Dataset content:
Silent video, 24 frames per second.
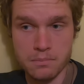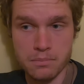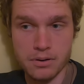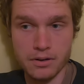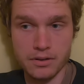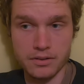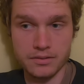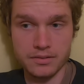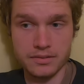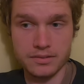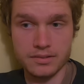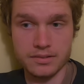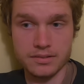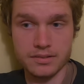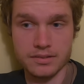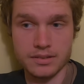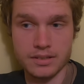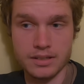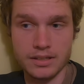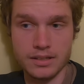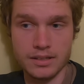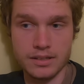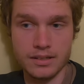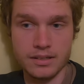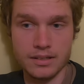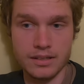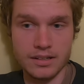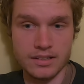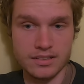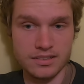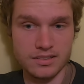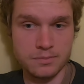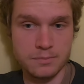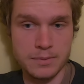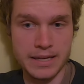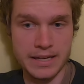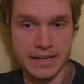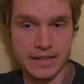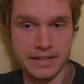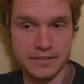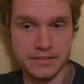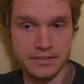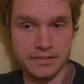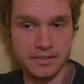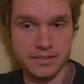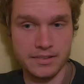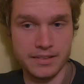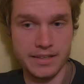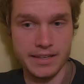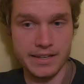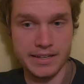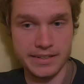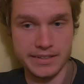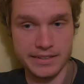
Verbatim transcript: put us back into the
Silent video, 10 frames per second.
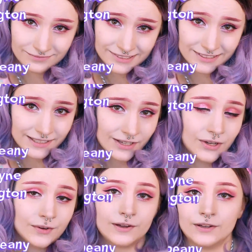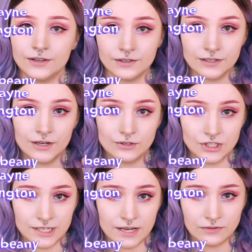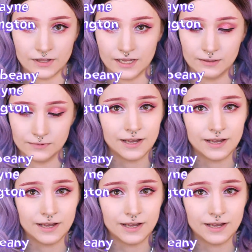So go check out them.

Work instructions: An exact transcript is required, covering the lines from the one containing "Verbatim transcript: put us back into the" through the end of the listing above, inclusive, without pictures.

Exercise solution:
Verbatim transcript: put us back into the
Silent video, 10 frames per second.
So go check out them.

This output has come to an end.